= Thomas Newbigging =

Scottish historian, writer and engineer

Thomas Newbigging (30 September 1833 – 1 June 1914) was a Scottish historian, writer and engineer.

==Early life==
Newbigging was born in 1833 in Glasgow, Scotland, and was raised initially in Gatehouse of Fleet. When he was 11, his family moved to Blackburn, Lancashire and then to Bury in 1849. When he was in Blackburn, he began working as an engineering apprentice.

==Engineering career==
Between 1851 and 1870, Newbigging lived in the district of Rossendale, spending most of this time as secretary and manager of the Rossendale Union Gas Company. In 1870, he published The Gas Manager's Handbook, a reference work outlining guidelines for the management of gas supplies. The handbook was well-used, and was reprinted in at least 8 editions.

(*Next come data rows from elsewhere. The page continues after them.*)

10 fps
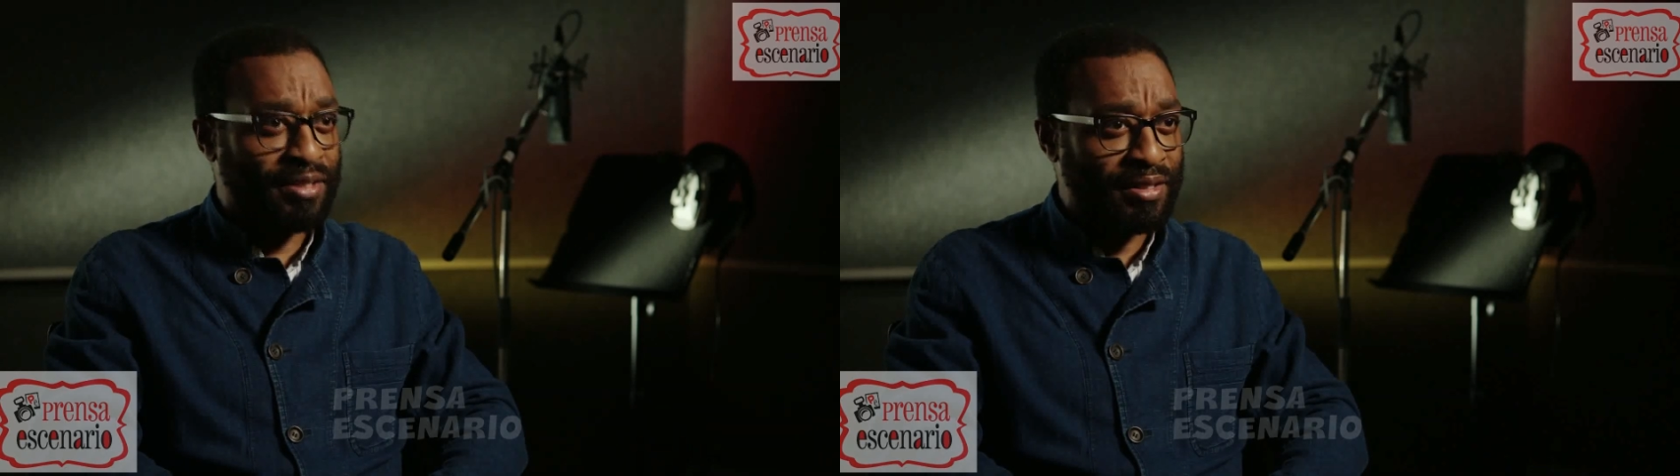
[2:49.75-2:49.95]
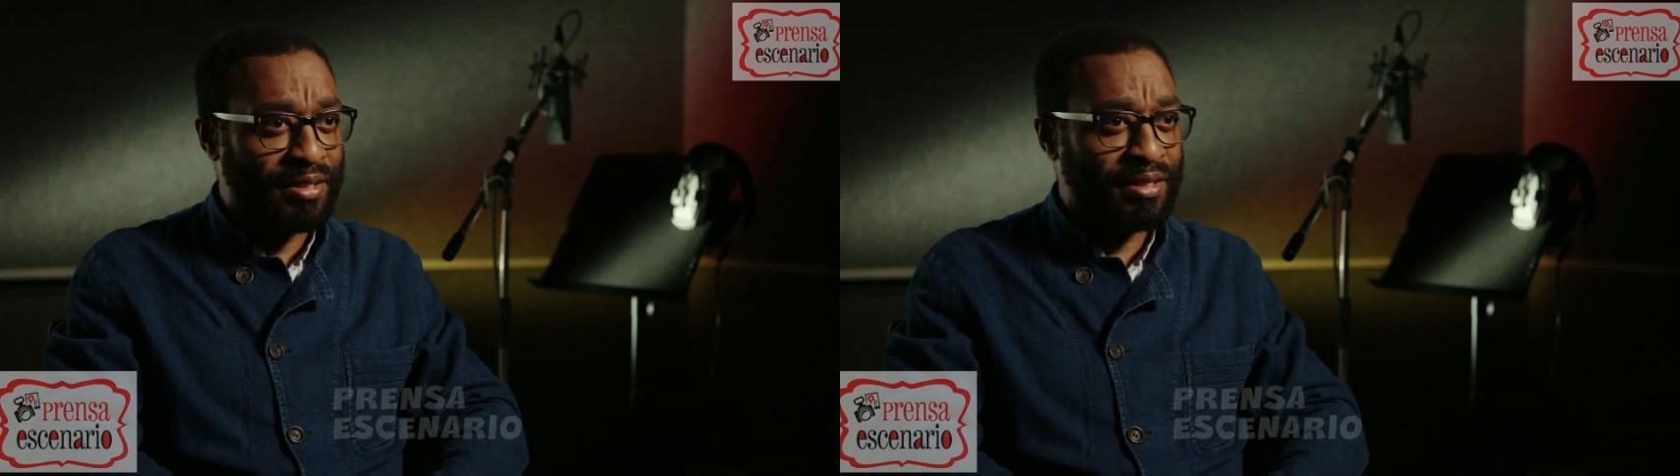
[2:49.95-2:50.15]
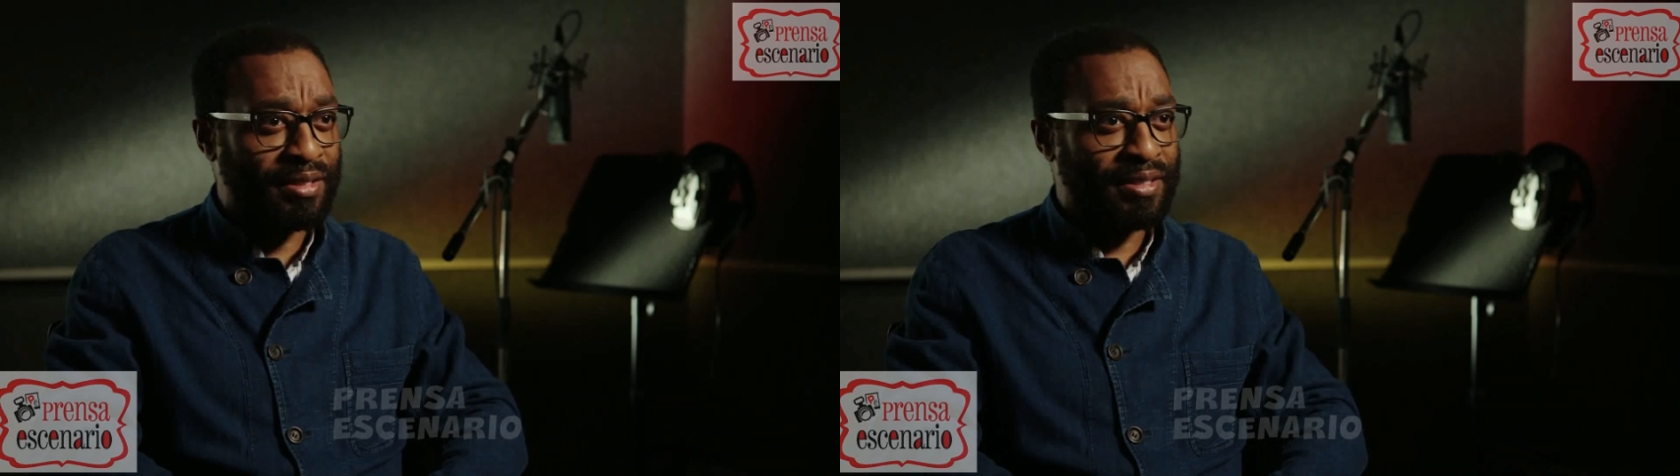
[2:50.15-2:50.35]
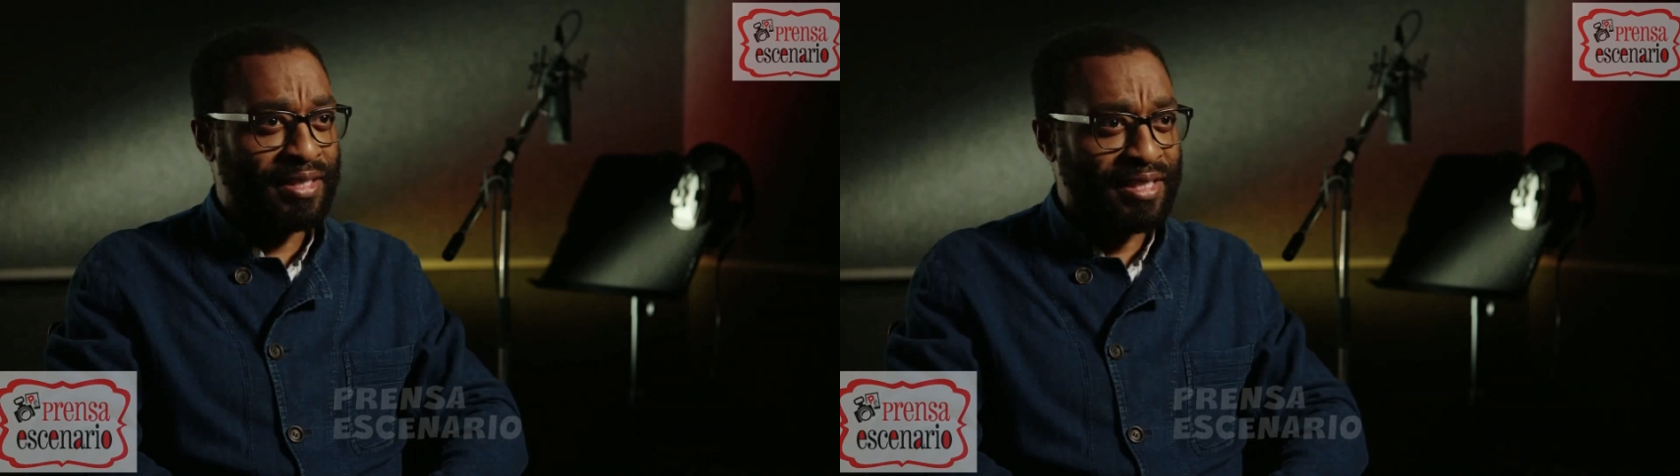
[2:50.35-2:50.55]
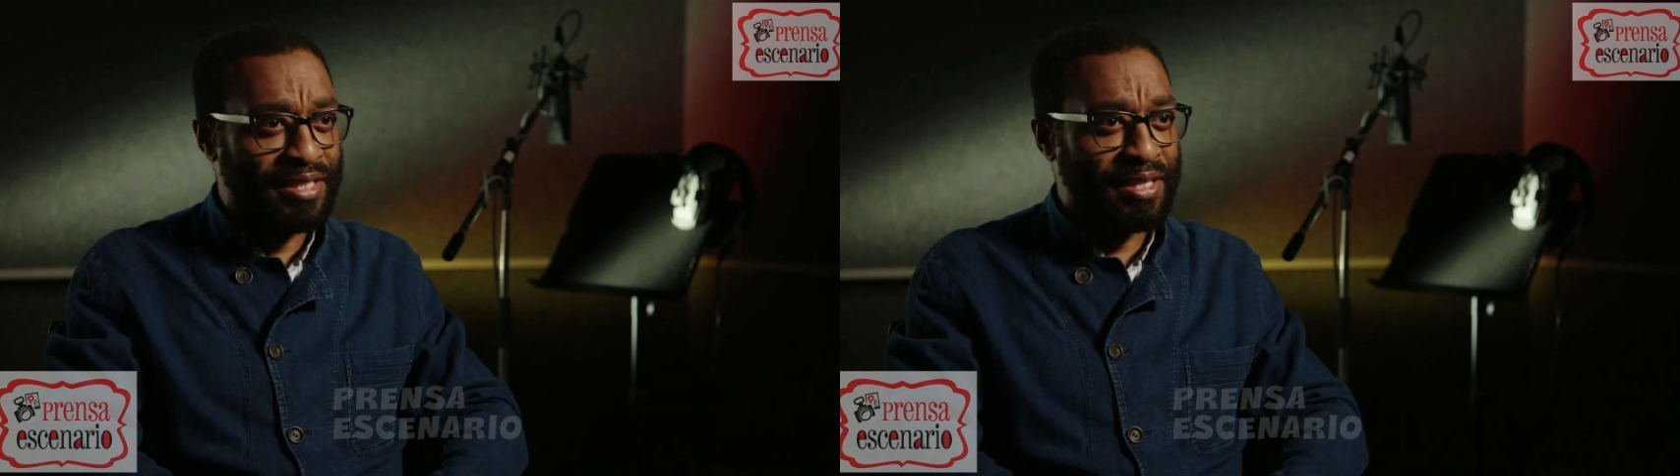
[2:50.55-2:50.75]
to
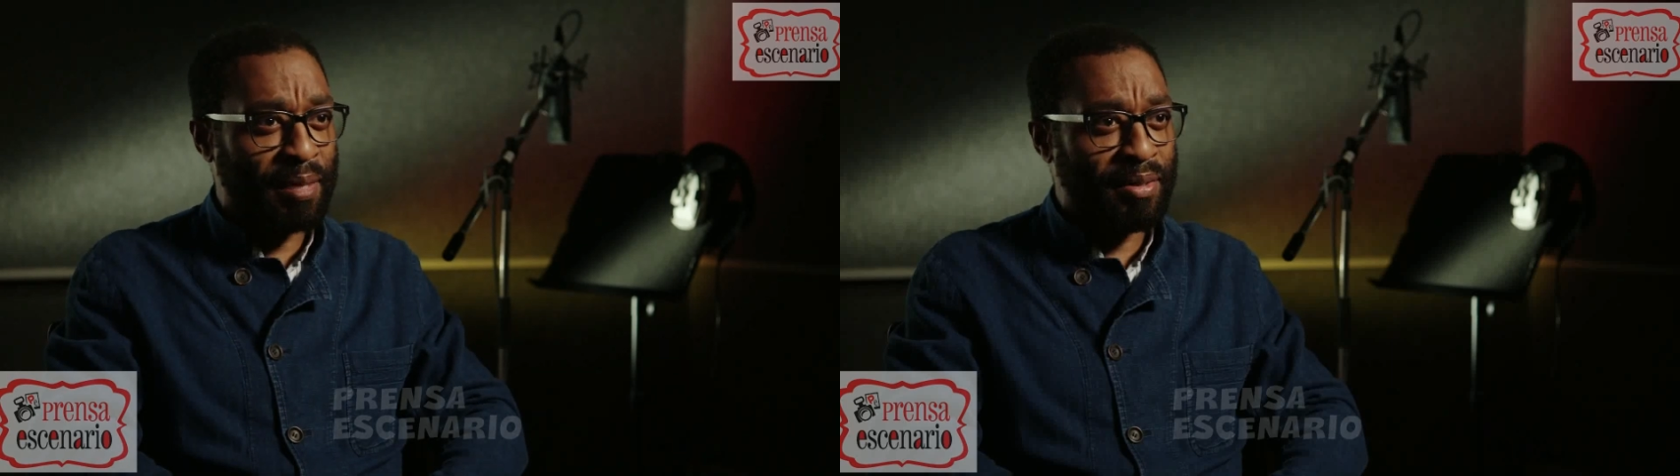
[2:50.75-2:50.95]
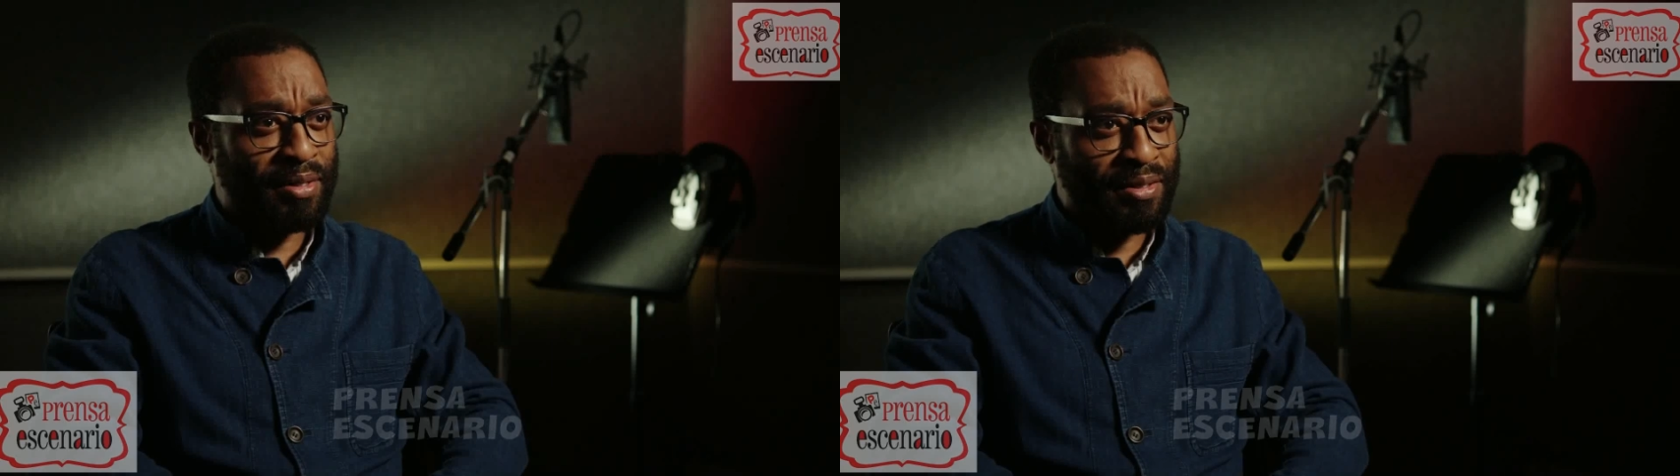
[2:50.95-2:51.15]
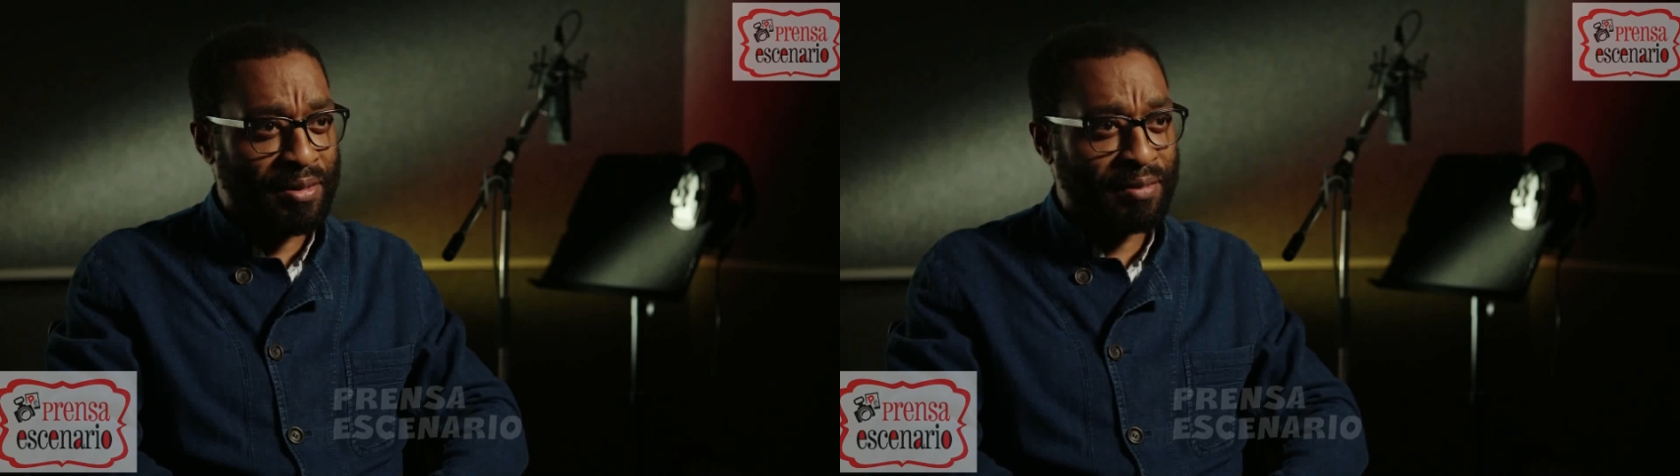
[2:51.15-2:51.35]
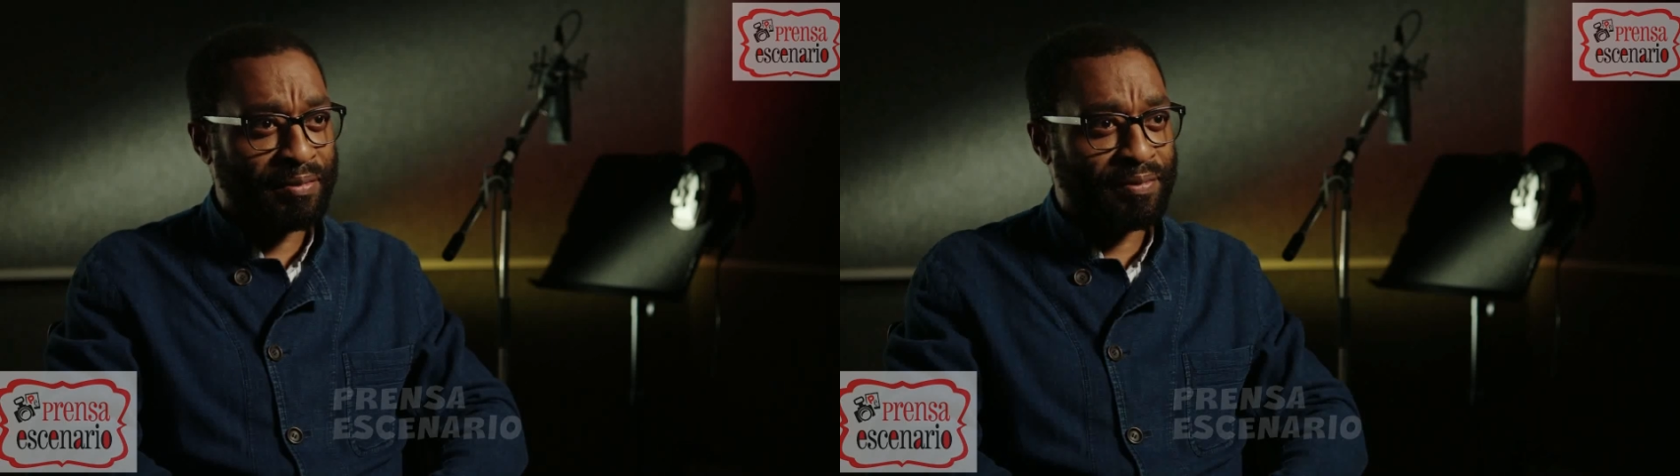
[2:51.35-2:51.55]
step into.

After this, Newbigging travelled to Brazil, where he worked as an Engineer and Manager for the Pernambuco Gasworks. After returning in England in 1875, he began practising as an engineering consultant in Manchester. He became known as a leading authority on gas engineering. He was a founding member of the British Association of Gas Managers and, in 1885, President of the Gas Institute. In 1912, the University of Leeds awarded him an honorary Doctor of Science degree.

==Politics==
Newbigging represented the Liberal Party in the Rossendale Division in the 1886 General Election, losing to Lord Hartington. A collection of his speeches from his contest was published, together with other addresses, in an 1887 volume.

==Writing==
Outside of his professional writings, Newbigging wrote further works as a poet and historian.

- Poems and Songs
- History of the Forest of Rossendale (1893)
Other works include a biography of Lancashire composer James Leach.

==Personal life==
Newbigging married Hannah Lomax in 1859, and they had three sons and two daughters. He died in Knutsford on 1 June 1914.